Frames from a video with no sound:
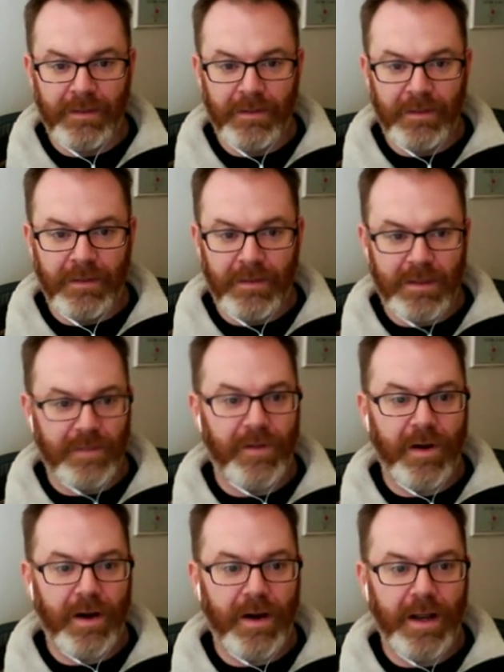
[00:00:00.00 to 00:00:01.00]

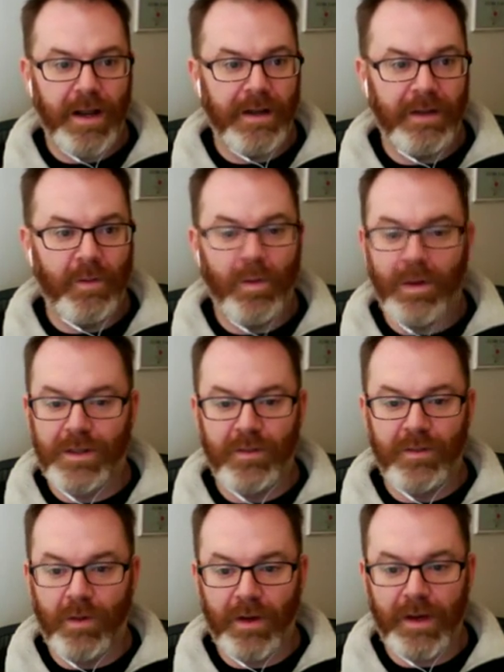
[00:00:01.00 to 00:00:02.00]
Safari and it wasn't
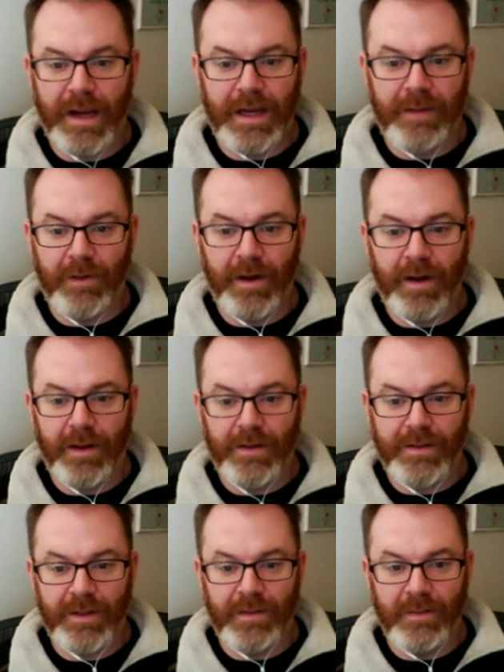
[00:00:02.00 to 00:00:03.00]
working anywhere
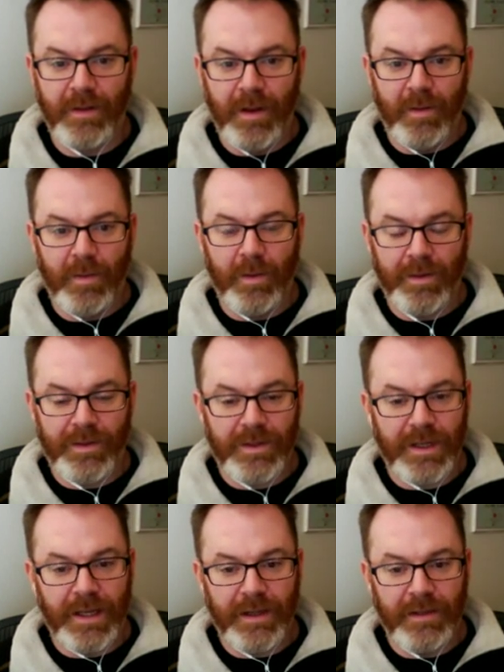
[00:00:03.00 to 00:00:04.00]
else, and we were
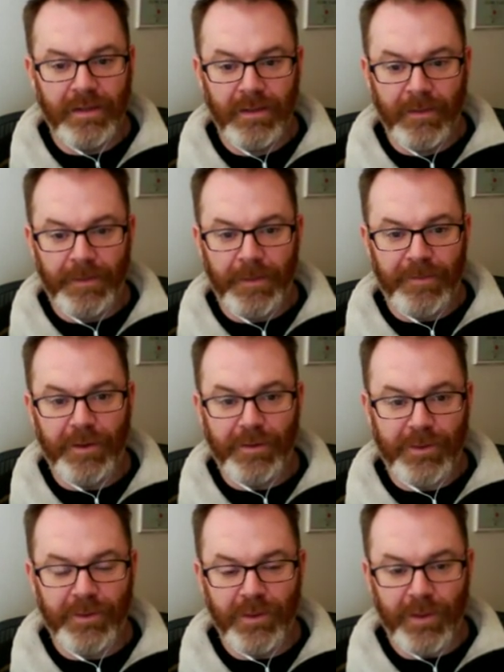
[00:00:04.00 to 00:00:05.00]
seeing the
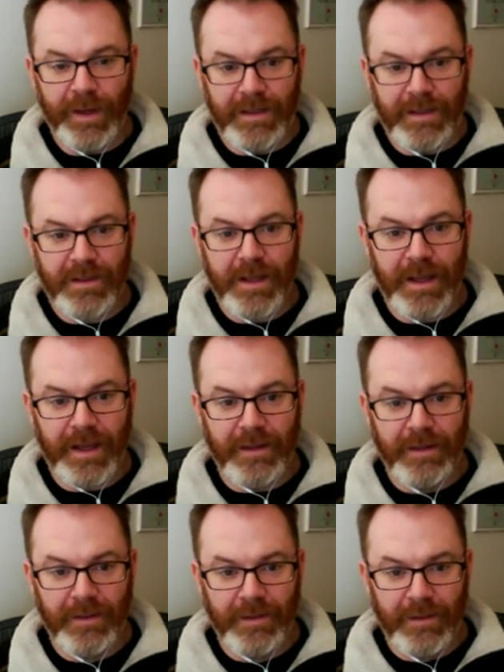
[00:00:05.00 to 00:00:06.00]
filter doing its thing,
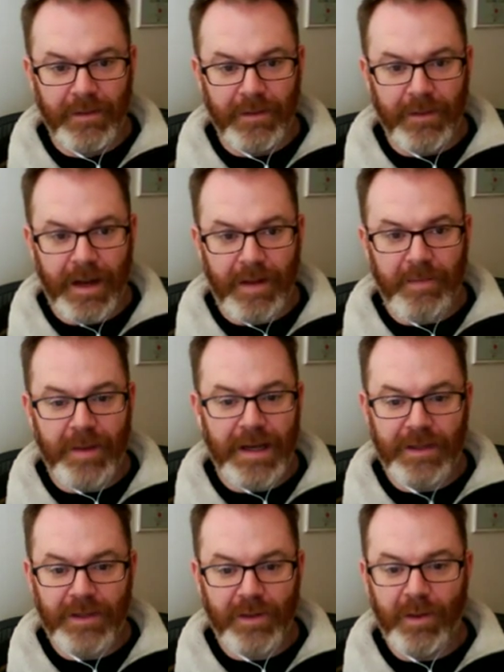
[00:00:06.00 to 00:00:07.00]
but
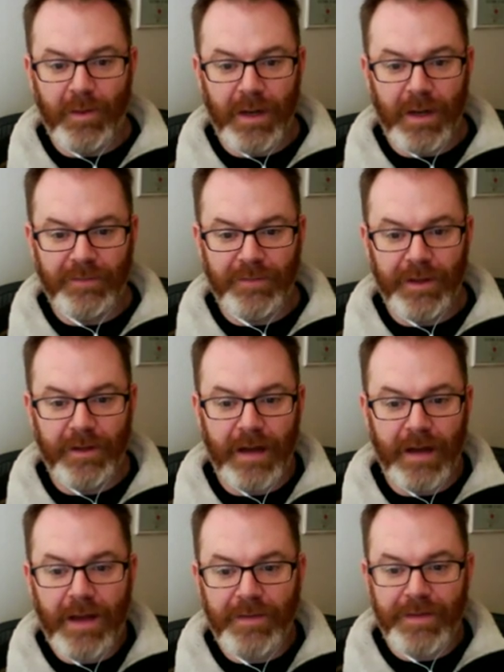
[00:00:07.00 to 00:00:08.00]
it took me a while to figure it
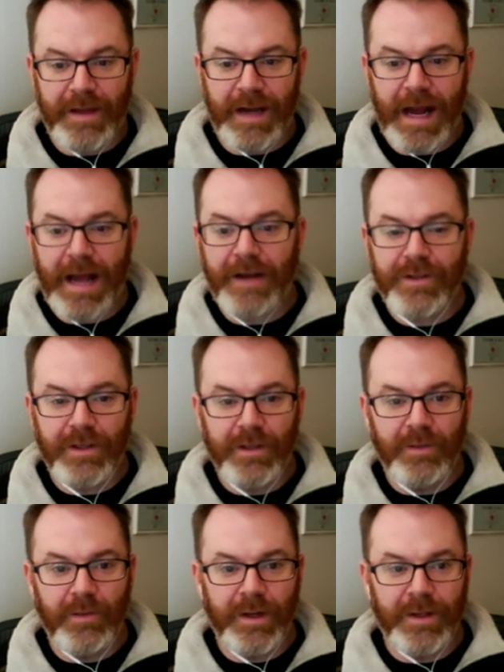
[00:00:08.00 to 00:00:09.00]
out that it actually
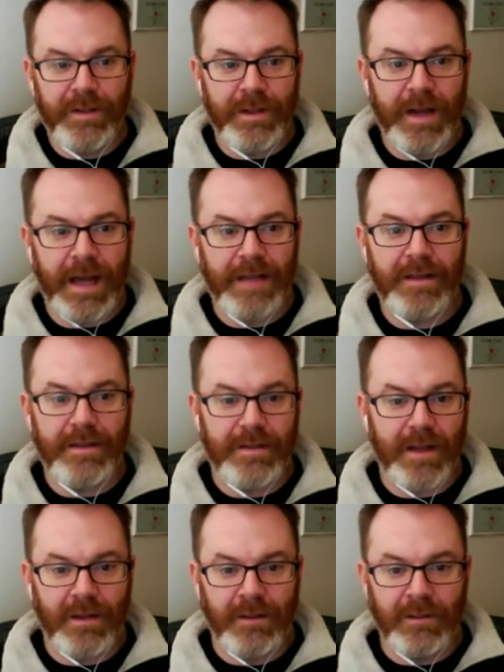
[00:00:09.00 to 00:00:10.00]
was an
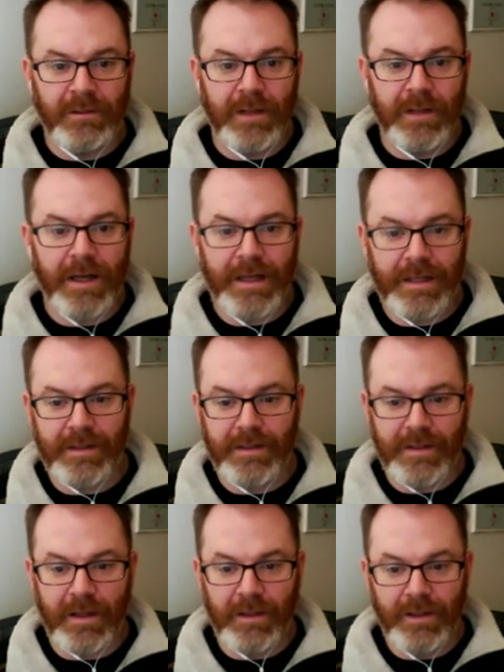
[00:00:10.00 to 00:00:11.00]
SSL
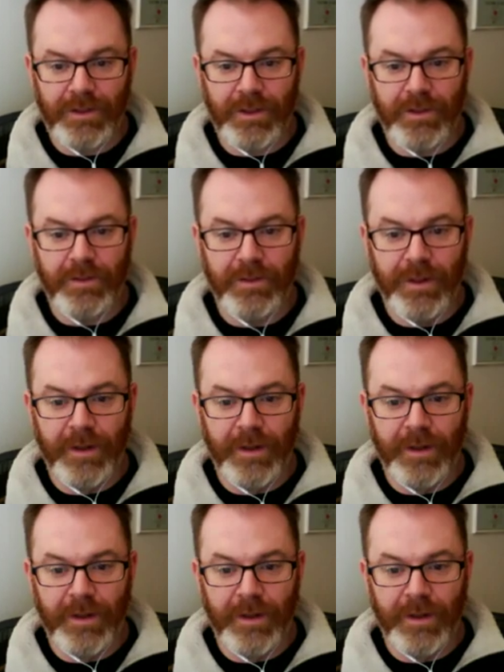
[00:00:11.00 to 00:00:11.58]
non-SSL issue.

===============

Whatever pictures the entries contain, omit them, and write the rest out exactly.

Frames from a video with no sound:
[00:00:00.00 to 00:00:01.00]

[00:00:01.00 to 00:00:02.00]
Safari and it wasn't
[00:00:02.00 to 00:00:03.00]
working anywhere
[00:00:03.00 to 00:00:04.00]
else, and we were
[00:00:04.00 to 00:00:05.00]
seeing the
[00:00:05.00 to 00:00:06.00]
filter doing its thing,
[00:00:06.00 to 00:00:07.00]
but
[00:00:07.00 to 00:00:08.00]
it took me a while to figure it
[00:00:08.00 to 00:00:09.00]
out that it actually
[00:00:09.00 to 00:00:10.00]
was an
[00:00:10.00 to 00:00:11.00]
SSL
[00:00:11.00 to 00:00:11.58]
non-SSL issue.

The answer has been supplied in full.